= Zerezindo =

Visigothic dux

Zerezindo (533/34 – 30 July 578) was a Visigothic dux (duke), probably of Baetica, where he was buried. His funerary inscription was found in the house once belonging to Juan Álvarez de Bohorques in Villamartín in Écija. It reads:

Α ✝ Ω

ZEREZINDO · DVX · FD

VIXIT ANNOS PLVS MINVS

XLIIII · OBIT · III · KAL · AG

ERA · D · C · XVI

The first line of the inscription, a symbol of Jesus Christ, shows the Greek letters alpha and omega on either side of a cross. The rest of the inscription reads "Zerezindo, duke, FD, lived forty-four years and died on the 3 kalends of August of the Era 616." The interpretation of "FD" has eluded scholars. Rodrigo Caro and Fray Christoval de San Antonio read it as filius ducis, "son of the duke", implying that Zerezindo's father was also a duke. Juan Francisco Masdeu reads it as Famulus Dei, "servant of God", and cites the inscription of a certain Exuperantius from the same year near Frexenal. It has also been interpreted as an abbreviation for fidelis, "faithful one, loyal one [of the king]".
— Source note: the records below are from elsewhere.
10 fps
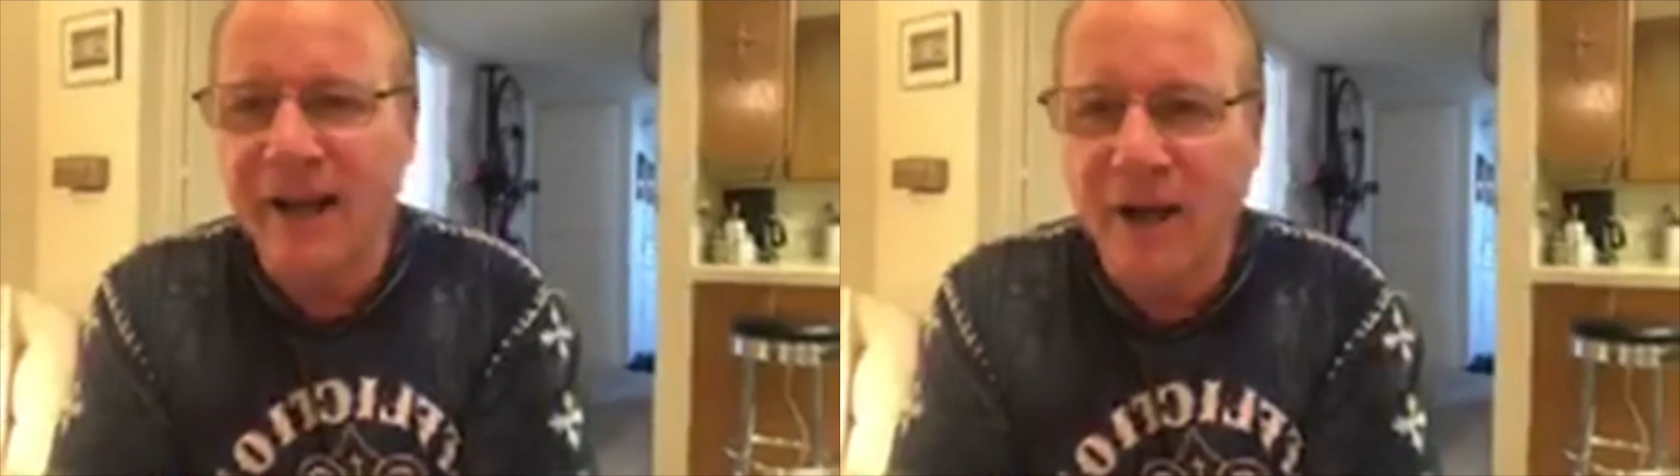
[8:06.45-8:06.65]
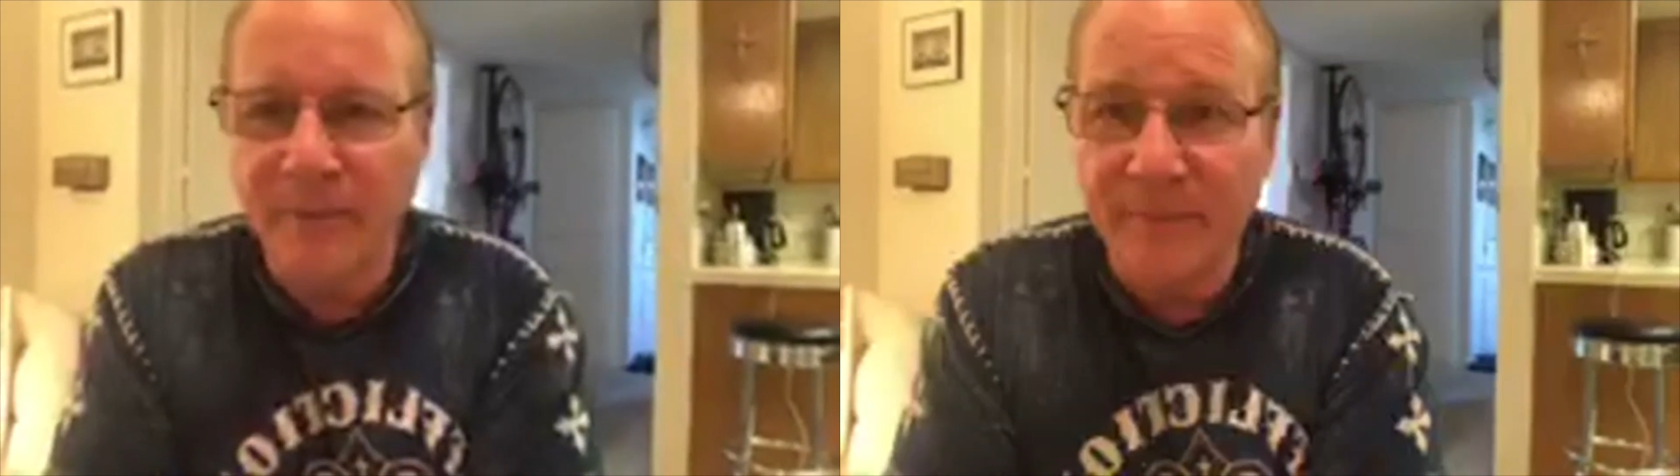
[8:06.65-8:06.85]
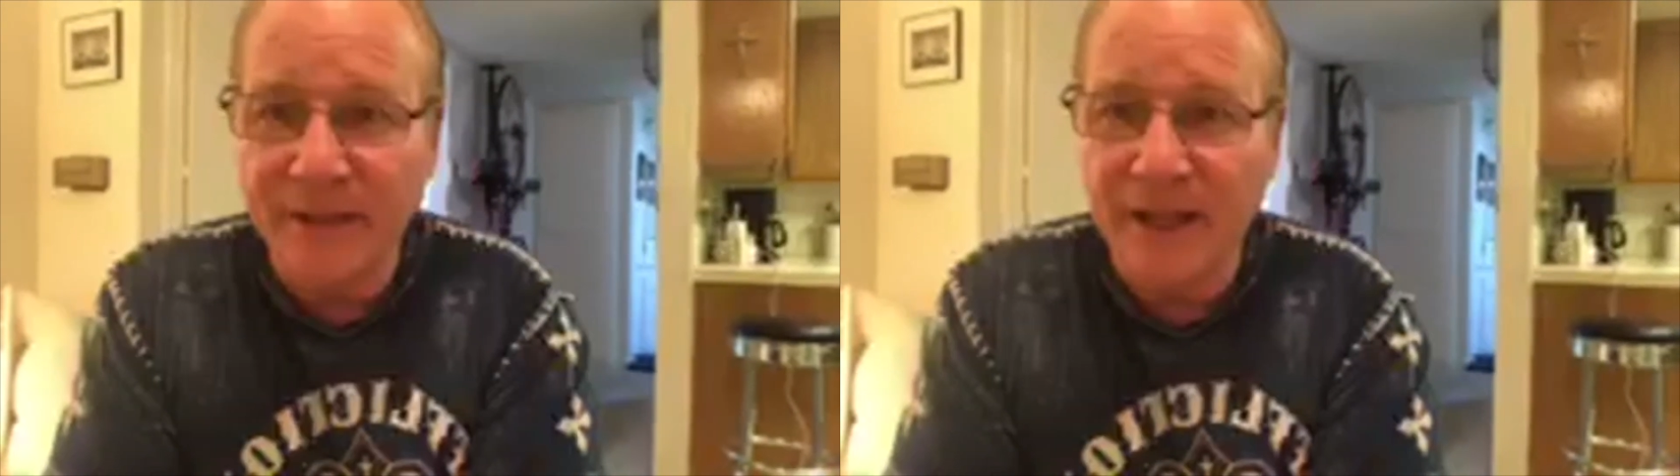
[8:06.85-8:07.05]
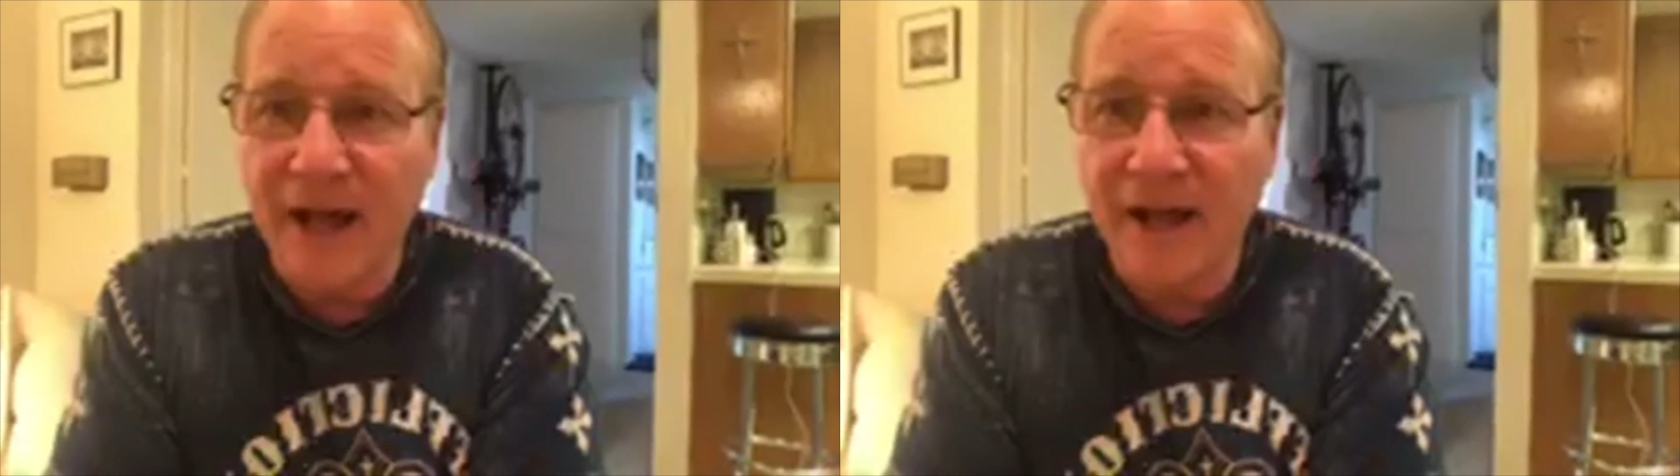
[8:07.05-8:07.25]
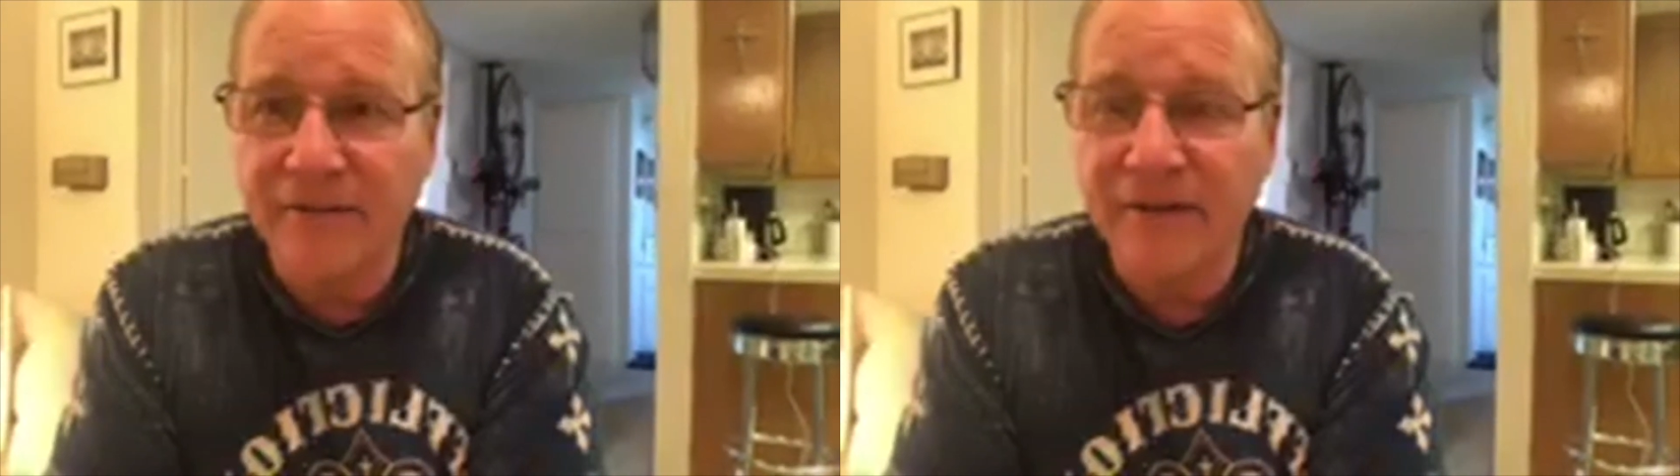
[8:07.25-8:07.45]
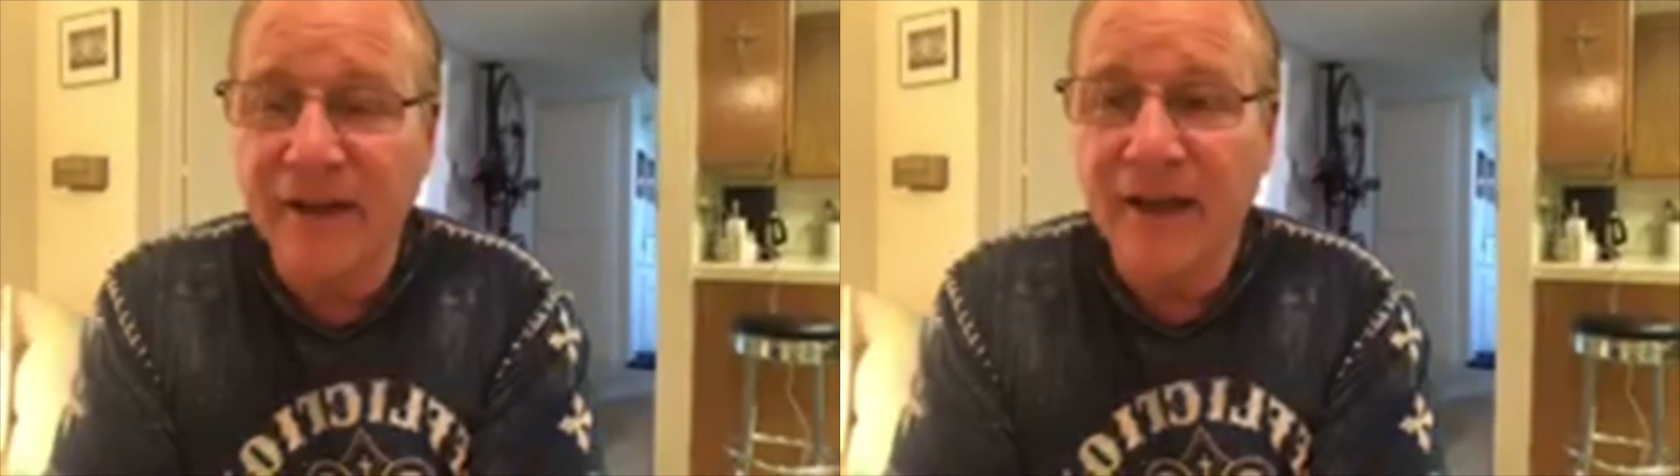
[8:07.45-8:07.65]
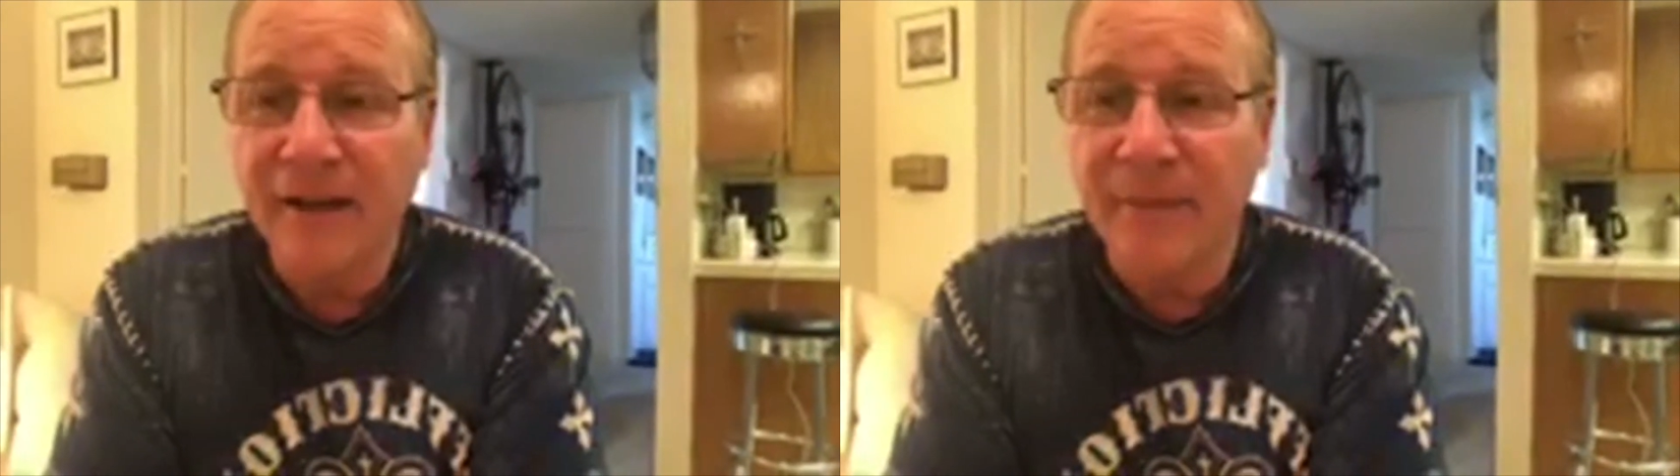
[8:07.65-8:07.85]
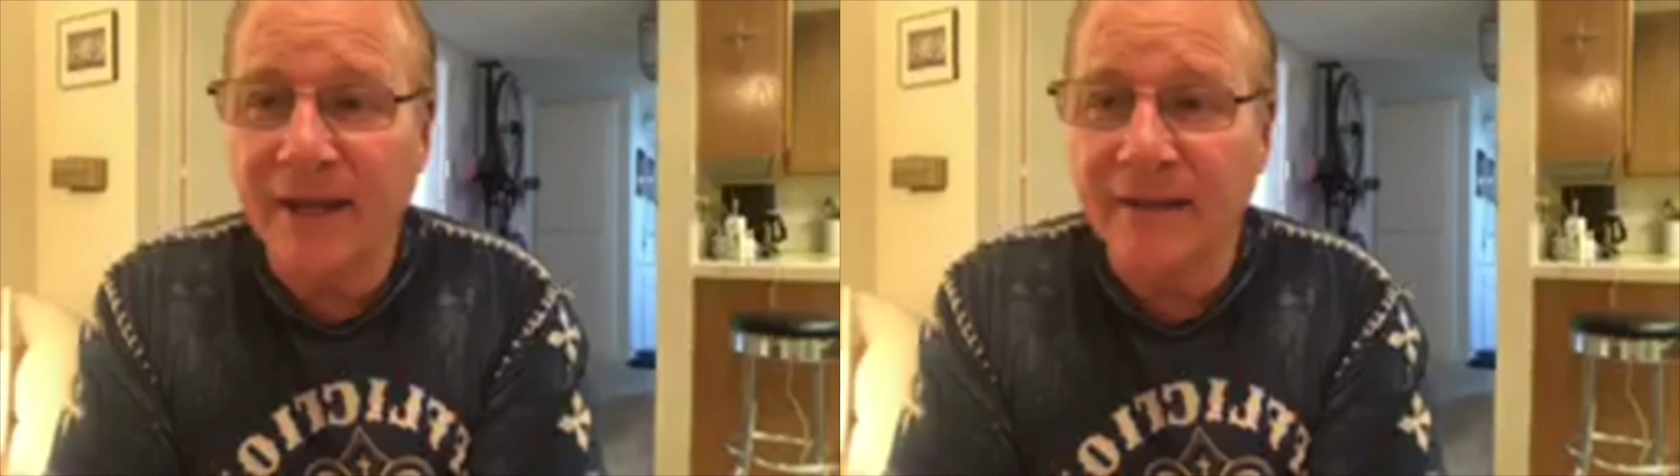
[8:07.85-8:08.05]
are helping me live
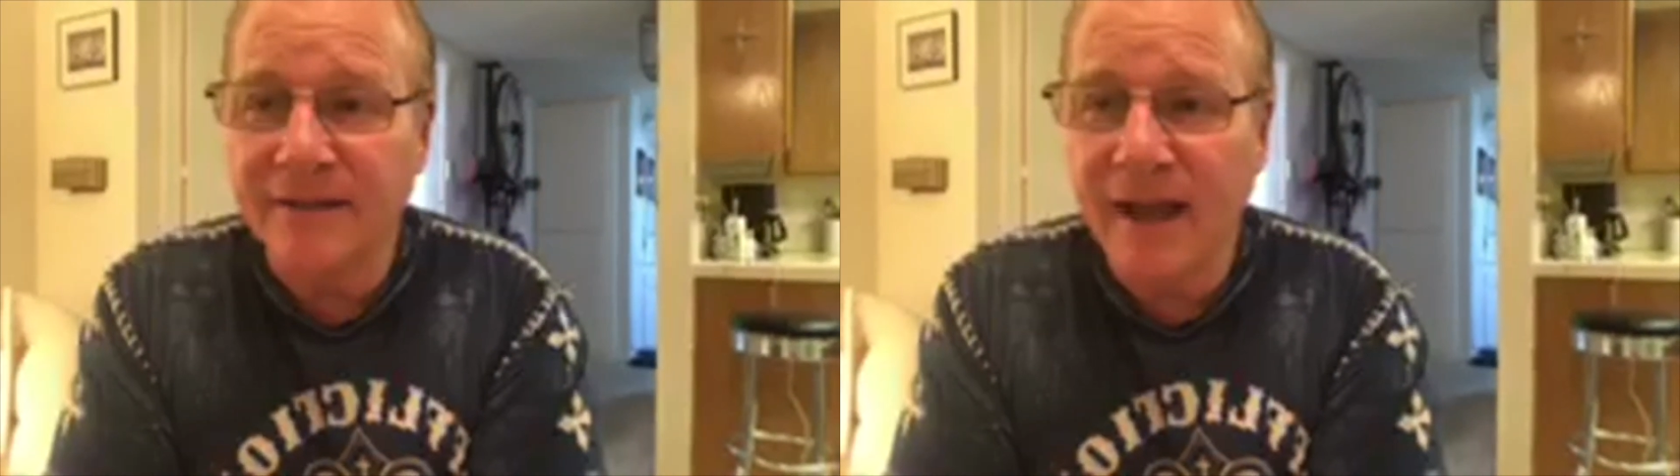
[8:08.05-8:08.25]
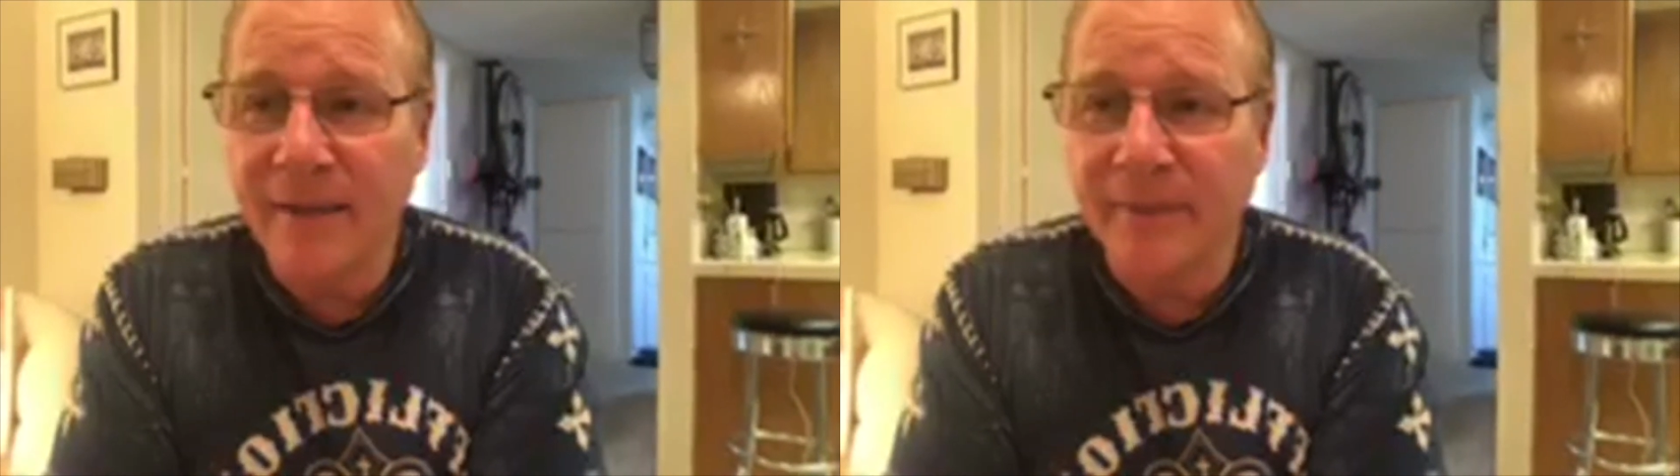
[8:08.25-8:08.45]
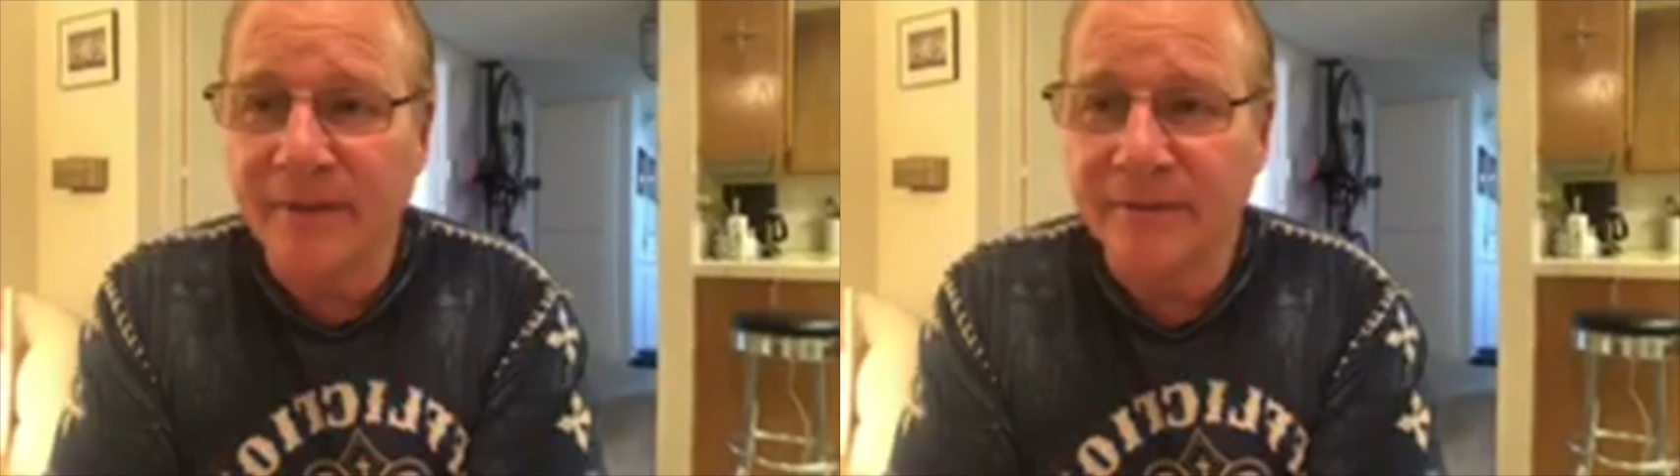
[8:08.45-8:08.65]
and make this happen.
The most interesting fact about Zerezindo is his Germanic name and the implication of his headstone that he was a Catholic at a time when most Visigoths were Arian Christians. This is especially noteworthy considering his high rank; a Catholic Goth had managed to ascend to the uppermost military rank in an Arian noble society.

Etymologically, Zerezindo's interesting name attests to his probable Gothic identity. His name has been normalised as Seresind (Seresindus). The Germanic root of its first component may be swērs ("swear"); or perhaps skari ("band"). The latter component comes from swinþs/ô ("strength").